> _What you are asked to do_: In the copy, include no images, and repeat each entry precisely as written.

(Stored data entries)
--------------------------------------------------

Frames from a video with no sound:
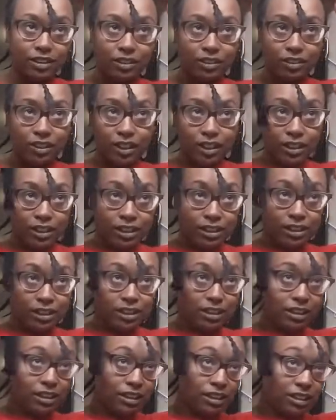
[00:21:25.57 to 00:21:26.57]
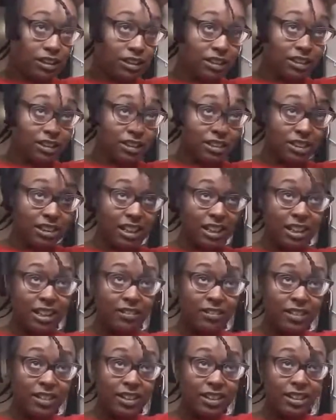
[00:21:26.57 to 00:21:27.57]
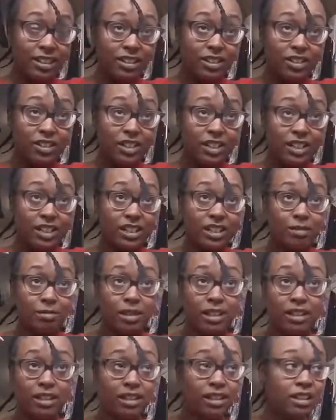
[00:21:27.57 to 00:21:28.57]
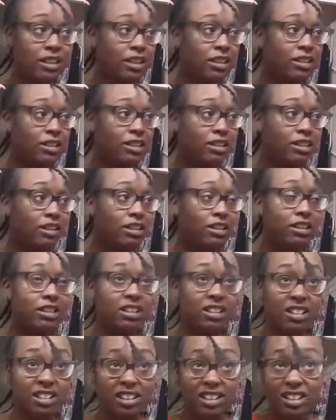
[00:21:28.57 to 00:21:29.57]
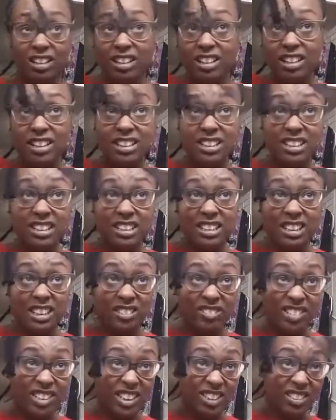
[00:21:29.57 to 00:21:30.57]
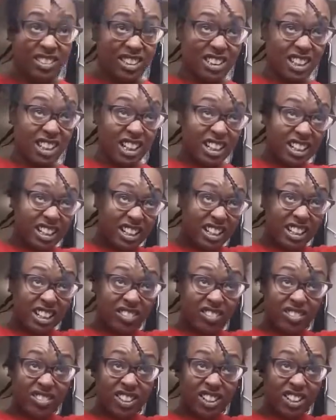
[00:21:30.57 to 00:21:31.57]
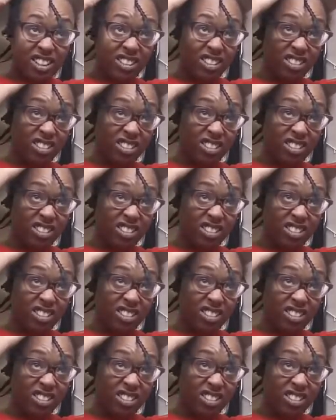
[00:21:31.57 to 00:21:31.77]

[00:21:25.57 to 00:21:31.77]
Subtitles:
trace it, because I never did the trace method, y'all. It just seems so scary. Like I'm gonna get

--------------------------------------------------

> _Reply_:
Frames from a video with no sound:
[00:21:25.57 to 00:21:26.57]
[00:21:26.57 to 00:21:27.57]
[00:21:27.57 to 00:21:28.57]
[00:21:28.57 to 00:21:29.57]
[00:21:29.57 to 00:21:30.57]
[00:21:30.57 to 00:21:31.57]
[00:21:31.57 to 00:21:31.77]

[00:21:25.57 to 00:21:31.77]
Subtitles:
trace it, because I never did the trace method, y'all. It just seems so scary. Like I'm gonna get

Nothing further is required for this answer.